I had a nice month of combined derm and rheum during intern year. Literally had 20 consults for the entire month. Rounded 3x/week for rheum and 2x/week for derm. Rounds were literally having lunch with my attending while presenting patients, then going to see them. About 10 hours a week plus my continuity clinic for 4hrs on Tuesday’s.

On the other hand, I routinely had 18 patients on service during my ward months, mostly AIDS/MDR TB/crypto/KS/PCP and dropping like flies.
 
I had a nice month of combined derm and rheum during intern year. Literally had 20 consults for the entire month. Rounded 3x/week for rheum and 2x/week for derm. Rounds were literally having lunch with my attending while presenting patients, then going to see them.
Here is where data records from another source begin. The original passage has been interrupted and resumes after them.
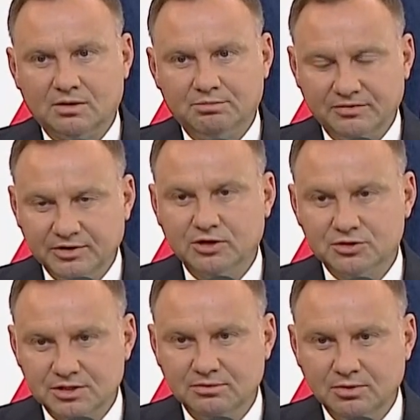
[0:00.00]
pewnego
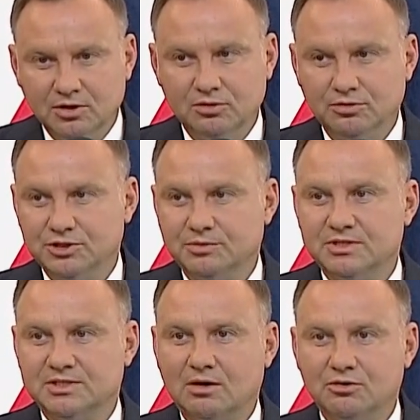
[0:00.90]
symbolu i żeby
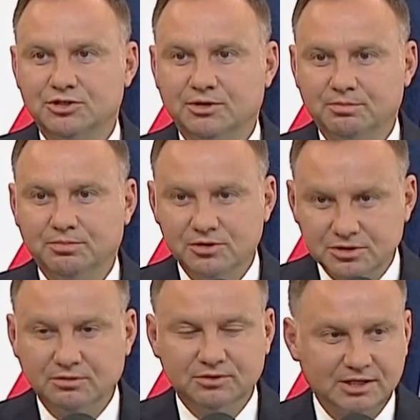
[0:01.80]
stało się
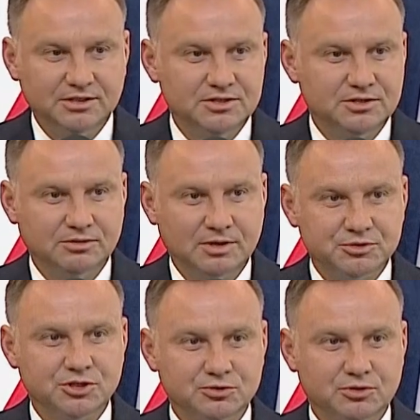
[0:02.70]
polską tradycją na
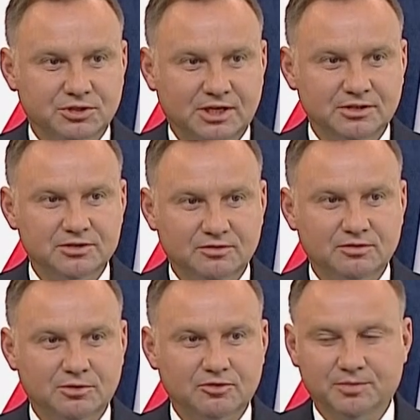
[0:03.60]
przyszłość, tradycją
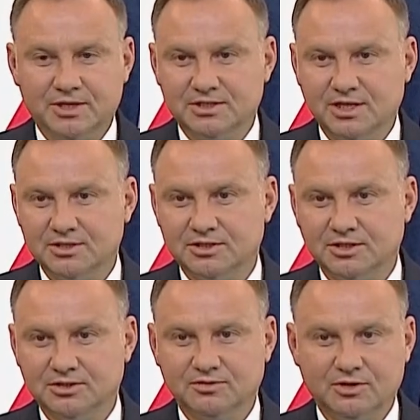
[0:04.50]
wyborów
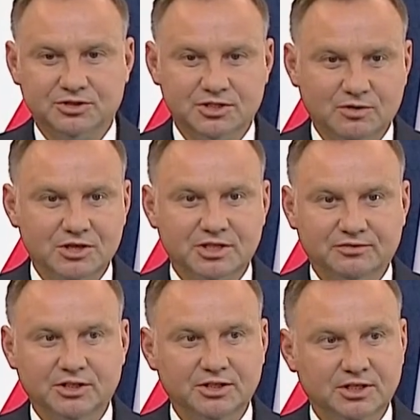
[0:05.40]
prezydenckich, że zwłaszcza
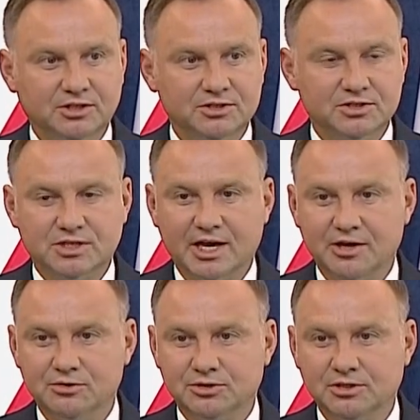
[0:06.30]
wtedy, kiedy zostaje
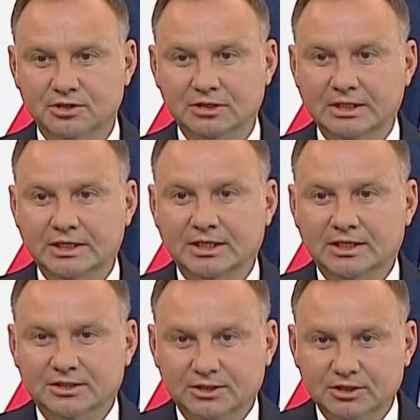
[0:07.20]
już tylko
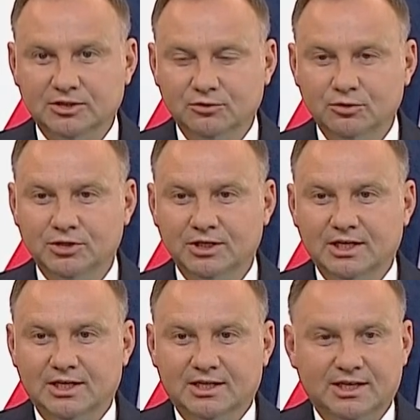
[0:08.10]
tych dwóch
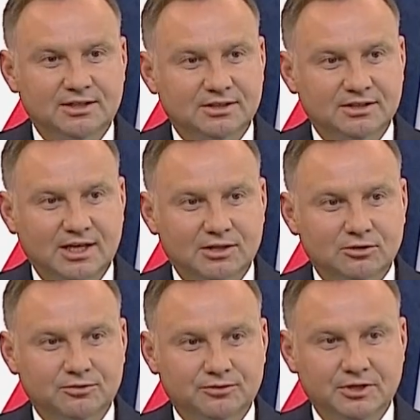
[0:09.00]

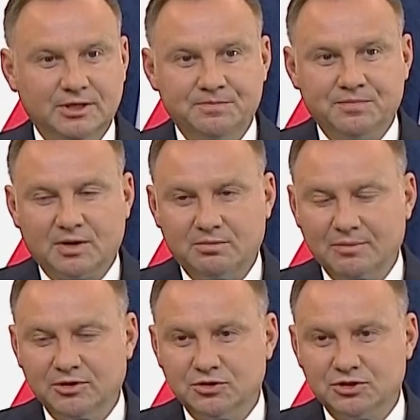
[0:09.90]
kandydatów i
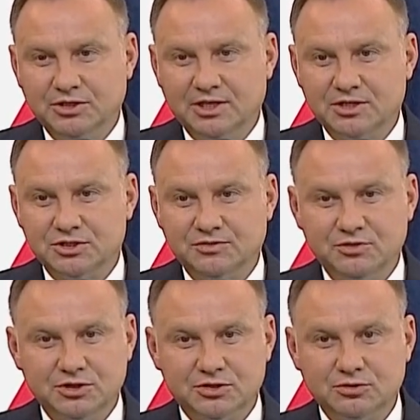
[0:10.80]
mamy do czynienia
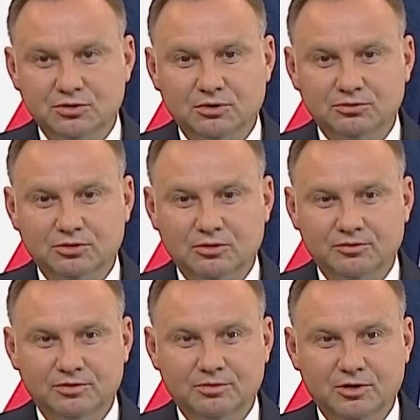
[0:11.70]
rzeczywiście z drugą turą
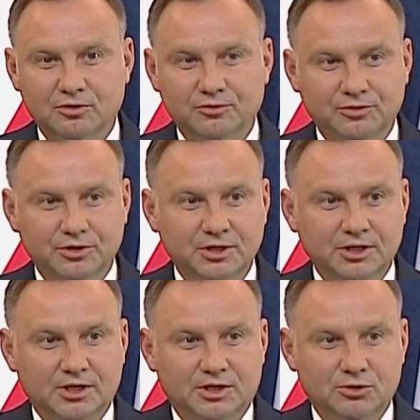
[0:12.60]
wyborów i
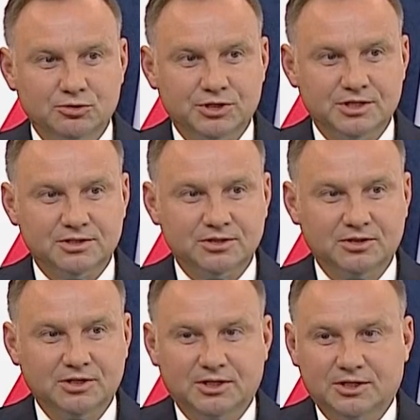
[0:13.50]
już jest to,
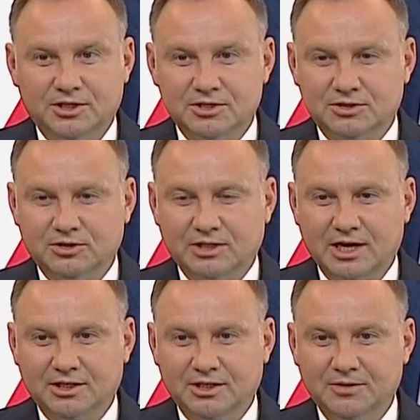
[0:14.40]
jest to
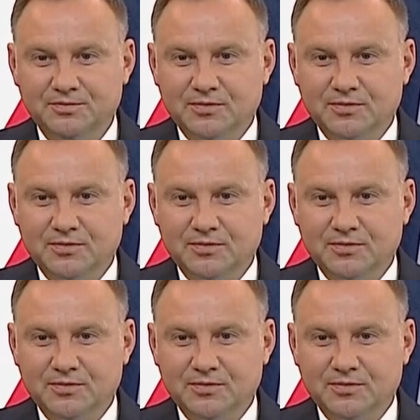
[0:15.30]
taki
About 10 hours a week plus my continuity clinic for 4hrs on Tuesday’s.

On the other hand, I routinely had 18 patients on service during my ward months, mostly AIDS/MDR TB/crypto/KS/PCP and dropping like flies.
Not sure how this works. I thought ACGME limits interns to caring for 10 patients at a time on a service.
 
Not sure how this works. I thought ACGME limits interns to caring for 10 patients at a time on a service.

It was 1992. Not sure if there was a rule then but we all had similar loads at my hospital in NYC.